Co-scripted by novelist Robert A. Heinlein (Starship Troopers), this colourful George Pal production was ground-breaking science fiction in its day. An attempt to get away from the comic strip conventions of Flash Gordon, it’s a rare serious, monster-free trip into outer space, which deserves its historical place but has worn less well than its scrappier, pulpier competition.
Rocketship XM, a black and white quickie rushed into release as a spoiler while Pal was crafting the effects work of Destination Moon, now plays a lot better, and not just because it includes a woman on the crew and heads off to Mars to run into a fallen civilisation and radioactive mutants.
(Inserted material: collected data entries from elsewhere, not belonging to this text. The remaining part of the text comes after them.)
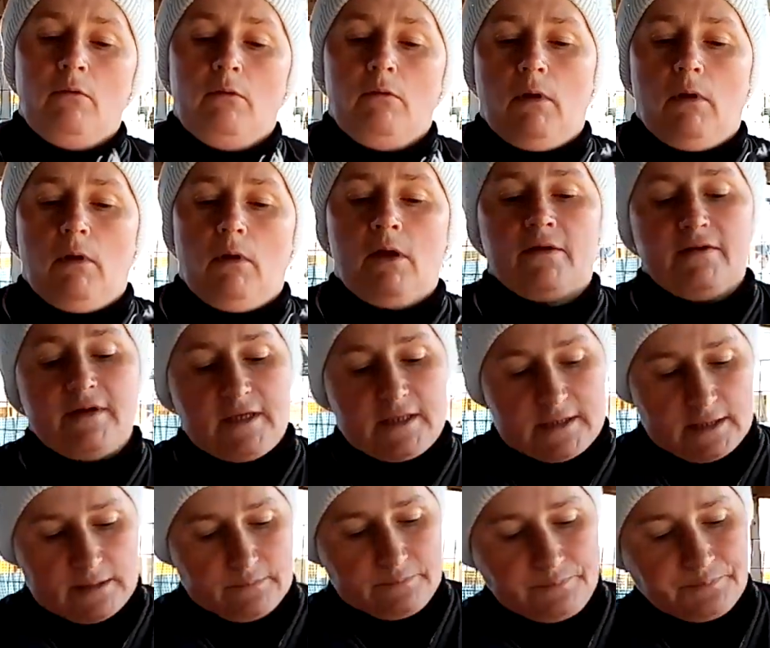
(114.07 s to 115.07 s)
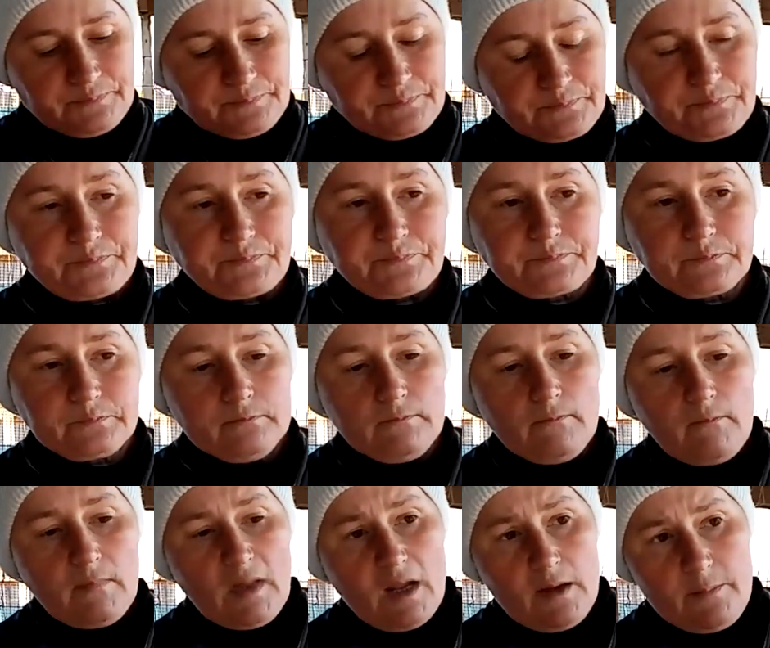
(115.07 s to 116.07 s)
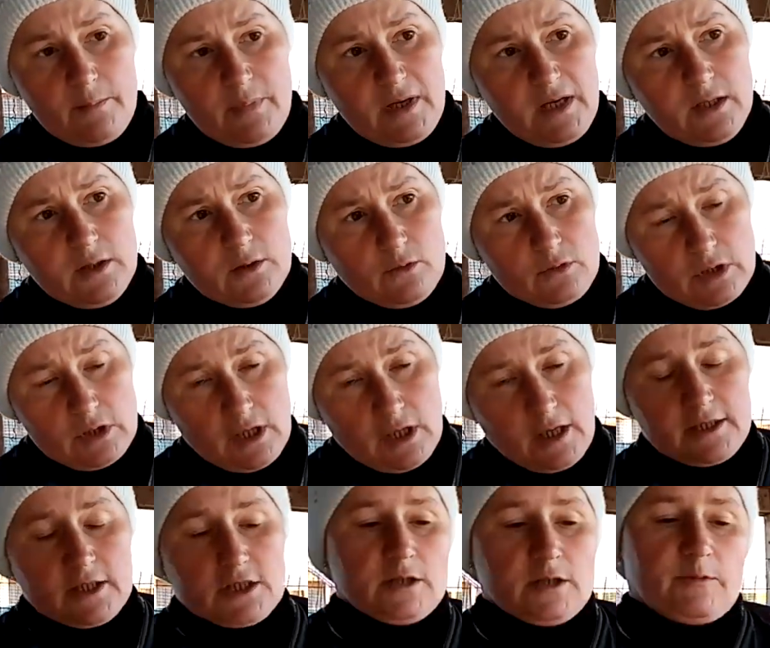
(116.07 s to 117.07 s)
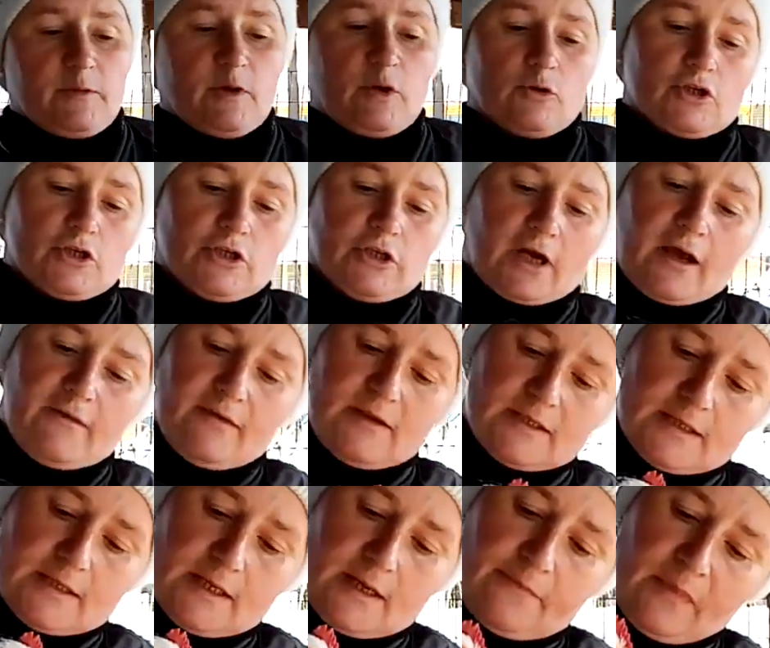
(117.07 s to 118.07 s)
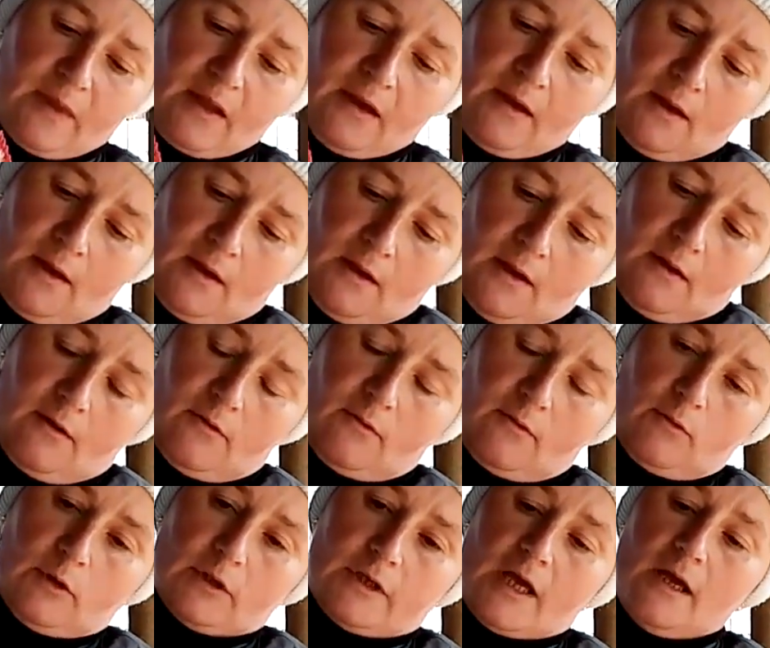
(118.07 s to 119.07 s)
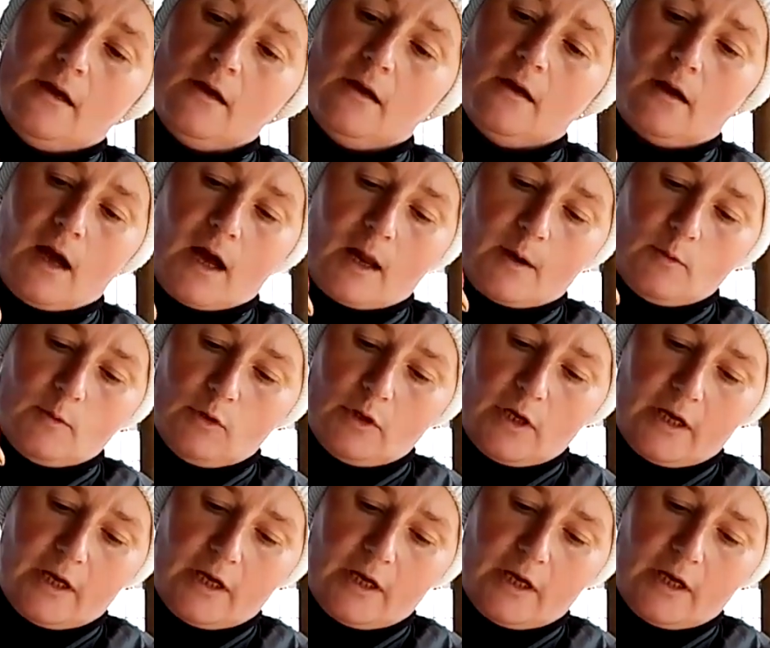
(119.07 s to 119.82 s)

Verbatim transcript: видите, перение у них, конечно, мне очень нравится. Вот, кормлю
In lieu of mutants and space babes, the film offers elaborate special effects, cardboard characters (the crew consists of three square-jawed scientists and a jerk from Brooklyn the others explain things to) and cliché crises that have cropped up in many subsequent films (spies from 'an unfriendly power' try to sabotage the launch, the rocket needs in-flight repairs which require a space-walk, there's a last-minute need to lose luggage so the ship can come home).
It tries for scientific accuracy by 1950 standards and features a cartoon sequence with Woody Woodpecker explaining the ins and outs of rocket propulsion, but now seems on the quaint, slow and unexciting side. A great deal of the detail turned out to be on the nose when NASA launched actual moon missions, but the elements that stand out tend to be those Heinlein and Pal got wrong – like the private industry-funded space program and the use of a gleaming single-stage lava lamp-style rocket to get to the moon.